In this tutorial I will use PyCaret 2.0, an open-source, low-code machine learning library in Python to develop a simple AutoML solution and deploy it as a Docker container using GitHub actions. I will show you how to build and containerize your own Automated Machine Learning software and test it on GitHub using Docker container. If you haven’t heard about PyCaret before, you can read the official announcement for PyCaret 2.0 here or check the detailed release notes here.
Learning Goals of this Tutorial
- Understanding what Automated Machine Learning is and how to build a simple AutoML using PyCaret.
- Understand what is a container and how to deploy your AutoML solution as a Docker container.
- What are GitHub actions and how can you use them to test your AutoML.
What is Automated Machine Learning?
Automated machine learning (AutoML) is a process of automating the time consuming, iterative tasks of machine learning. It allows data scientists and analysts to build machine learning models with efficiency while sustaining the model quality. The final goal of any AutoML software is to finalize the best model based on some performance criteria.
Traditional machine learning model development process is resource-intensive, requiring significant domain knowledge and time to produce and compare dozens of models. With automated machine learning, you’ll accelerate the time it takes to develop production-ready ML models with great ease and efficiency.
There are many AutoML software out there, paid as well as open source. Almost all of them use the same collection of transformations and base algorithms. Hence the quality and performances of the models trained under such software are approximately the same.
Paid AutoML software as a service are very expensive and financially infeasible if you does not have dozens of use-cases in your back pocket. Managed machine learning as a service platforms are relatively less expensive, but they are often hard to use and require knowledge of the specific platform.

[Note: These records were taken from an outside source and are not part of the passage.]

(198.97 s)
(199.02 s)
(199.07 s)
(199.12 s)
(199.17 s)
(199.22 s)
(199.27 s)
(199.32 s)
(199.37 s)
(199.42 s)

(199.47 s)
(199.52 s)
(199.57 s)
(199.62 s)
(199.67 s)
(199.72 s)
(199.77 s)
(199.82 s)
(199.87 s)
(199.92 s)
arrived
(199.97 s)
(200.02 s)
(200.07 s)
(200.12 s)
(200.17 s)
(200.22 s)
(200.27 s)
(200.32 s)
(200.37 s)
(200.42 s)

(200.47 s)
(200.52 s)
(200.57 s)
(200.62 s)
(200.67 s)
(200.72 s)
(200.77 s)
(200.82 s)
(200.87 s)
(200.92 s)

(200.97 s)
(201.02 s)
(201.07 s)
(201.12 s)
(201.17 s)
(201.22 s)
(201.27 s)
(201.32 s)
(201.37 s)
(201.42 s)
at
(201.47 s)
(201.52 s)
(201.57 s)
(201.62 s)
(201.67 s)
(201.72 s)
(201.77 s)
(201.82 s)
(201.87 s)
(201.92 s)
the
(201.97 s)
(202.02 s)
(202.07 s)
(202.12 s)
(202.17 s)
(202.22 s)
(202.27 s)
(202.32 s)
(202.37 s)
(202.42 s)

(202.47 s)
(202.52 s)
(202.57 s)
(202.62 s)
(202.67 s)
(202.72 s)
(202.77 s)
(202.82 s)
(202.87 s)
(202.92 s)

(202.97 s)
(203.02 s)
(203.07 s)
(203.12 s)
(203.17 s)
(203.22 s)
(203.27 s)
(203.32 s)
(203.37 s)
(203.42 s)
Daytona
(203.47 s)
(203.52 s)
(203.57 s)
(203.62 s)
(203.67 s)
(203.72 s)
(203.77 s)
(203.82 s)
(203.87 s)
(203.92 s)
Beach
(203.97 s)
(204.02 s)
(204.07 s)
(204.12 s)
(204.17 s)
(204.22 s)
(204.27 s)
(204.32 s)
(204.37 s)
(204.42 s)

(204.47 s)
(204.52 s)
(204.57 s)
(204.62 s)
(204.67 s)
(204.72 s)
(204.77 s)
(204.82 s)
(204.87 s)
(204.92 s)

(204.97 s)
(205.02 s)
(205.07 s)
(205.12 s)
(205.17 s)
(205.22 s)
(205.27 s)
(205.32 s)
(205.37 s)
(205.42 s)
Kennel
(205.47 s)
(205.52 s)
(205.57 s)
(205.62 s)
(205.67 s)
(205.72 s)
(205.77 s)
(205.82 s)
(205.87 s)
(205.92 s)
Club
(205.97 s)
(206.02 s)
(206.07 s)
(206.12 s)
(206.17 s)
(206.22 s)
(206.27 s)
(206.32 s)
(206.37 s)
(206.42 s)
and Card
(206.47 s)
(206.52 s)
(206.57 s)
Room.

Among many other open source AutoML libraries, PyCaret is relatively a new library and has a unique low-code approach to machine learning. The design and functionality of PyCaret is simple, human friendly, and intuitive. In short amount of time, PyCaret was adopted by over 100,000 data scientists globally and we are a growing community of developers.
How Does PyCaret works?
PyCaret is a workflow automation tool for supervised and unsupervised machine learning. It is organized into six modules and each module has a set of functions available to perform some specific action. Each function takes an input and returns an output, which in most cases is a trained machine learning model. Modules available as of the second release are:
- Anomaly Detection
- Natural Language Processing
- Association Rule Mining
All modules in PyCaret supports data preparation (over 25+ essential preprocessing techniques, comes with a huge collection of untrained models & support for custom models, automatic hyperparameter tuning, model analysis and interpretability, automatic model selection, experiment logging and easy cloud deployment options.

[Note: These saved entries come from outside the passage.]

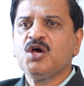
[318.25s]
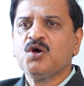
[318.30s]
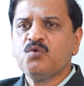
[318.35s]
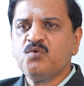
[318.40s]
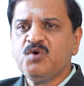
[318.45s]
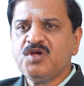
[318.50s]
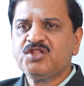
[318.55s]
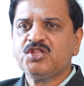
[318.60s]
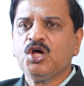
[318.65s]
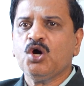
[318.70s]

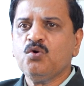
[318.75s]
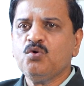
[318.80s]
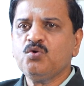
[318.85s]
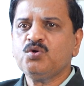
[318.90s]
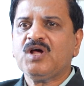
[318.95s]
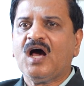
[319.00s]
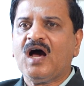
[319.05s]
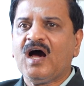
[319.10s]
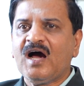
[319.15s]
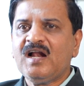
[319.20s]

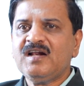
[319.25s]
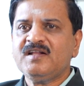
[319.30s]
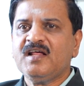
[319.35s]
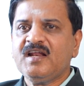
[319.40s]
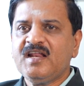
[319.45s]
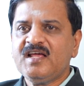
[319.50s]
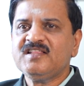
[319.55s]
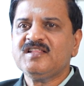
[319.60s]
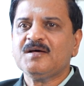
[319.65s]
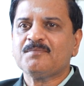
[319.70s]
without
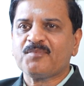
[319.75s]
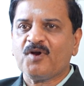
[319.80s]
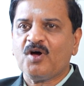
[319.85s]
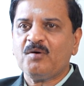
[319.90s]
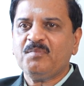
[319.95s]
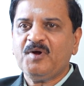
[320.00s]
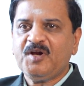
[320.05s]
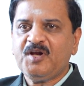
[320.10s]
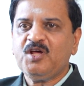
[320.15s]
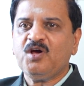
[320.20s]
altering the
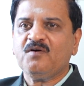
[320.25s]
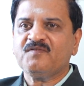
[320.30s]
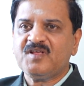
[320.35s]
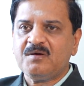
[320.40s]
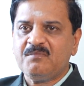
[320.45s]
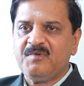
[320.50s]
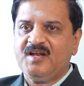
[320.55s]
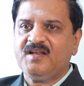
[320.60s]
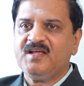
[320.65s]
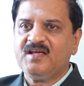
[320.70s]
property of the
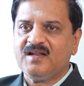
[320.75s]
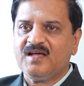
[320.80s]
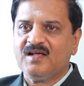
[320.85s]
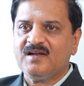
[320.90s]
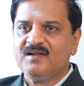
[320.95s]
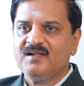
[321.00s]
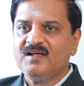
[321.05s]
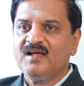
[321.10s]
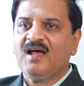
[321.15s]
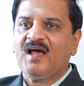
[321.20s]

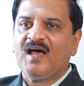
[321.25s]
material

To learn more about PyCaret, click here to read our official release announcement.
If you want to get started in Python, click here to see a gallery of example notebooks to get started.
Before we start
Let’s understand the following terminologies before starting to build an AutoML software. At this point all you need is some basic theoretical knowledge of these tools / terms that we are using in this tutorial. If you would like to go in more details, there are links at the end of this tutorial for you to explore later.
Containers provide a portable and consistent environment that can be deployed rapidly in different environments to maximize the accuracy, performance, and efficiency of machine learning applications. The environment contains run-time language (for e.g. Python), all the libraries, and the dependencies of your application.

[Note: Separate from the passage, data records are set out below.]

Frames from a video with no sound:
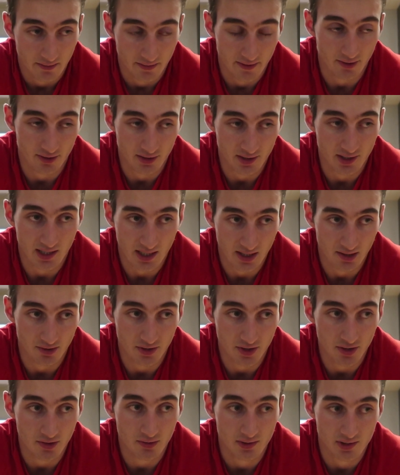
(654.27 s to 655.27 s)
They're gonna
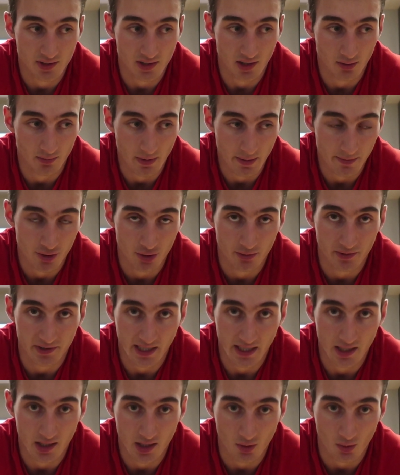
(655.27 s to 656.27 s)
kill you, so maybe do them at
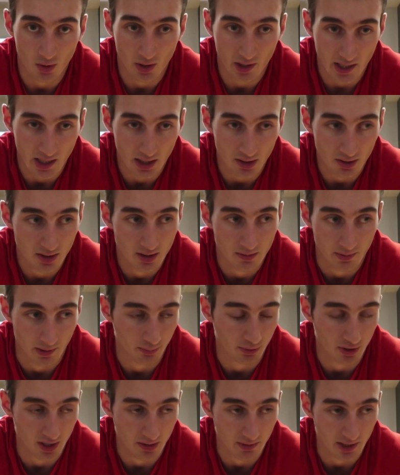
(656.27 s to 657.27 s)
the end of your workout,
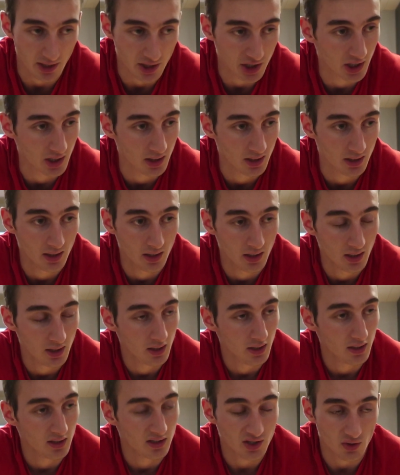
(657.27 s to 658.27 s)
but pretty much
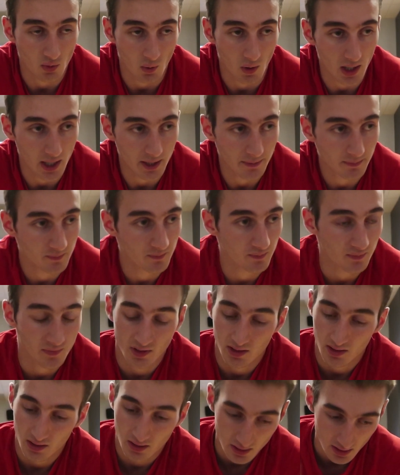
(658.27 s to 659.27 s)
squat,
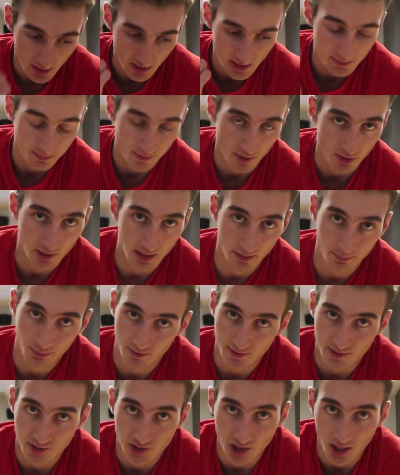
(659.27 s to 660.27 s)
explode
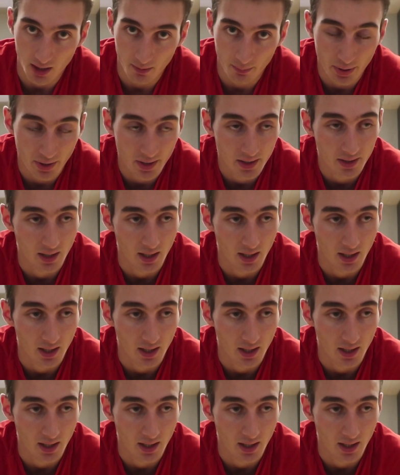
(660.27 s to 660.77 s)
upwards, jump,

Docker is a company that provides software (also called Docker) that allows users to build, run, and manage containers. While Docker’s container are the most common, there are other less famous alternatives such as LXD and LXC that also provide container solution.
GitHub is a cloud-based service that is used to host, manage and control code. Imagine you are working in a large team where multiple people (sometime in hundreds) are making changes on the same code base. PyCaret is itself an example of an open-source project where hundreds of community developers are continuously contributing to source code. If you haven’t used GitHub before, you can sign up for a free account.
GitHub Actions help you automate your software development workflows in the same place you store code and collaborate on pull requests and issues. You can write individual tasks, called actions, and combine them to create a custom workflow. Workflows are custom automated processes that you can set up in your repository to build, test, package, release, or deploy any code project on GitHub.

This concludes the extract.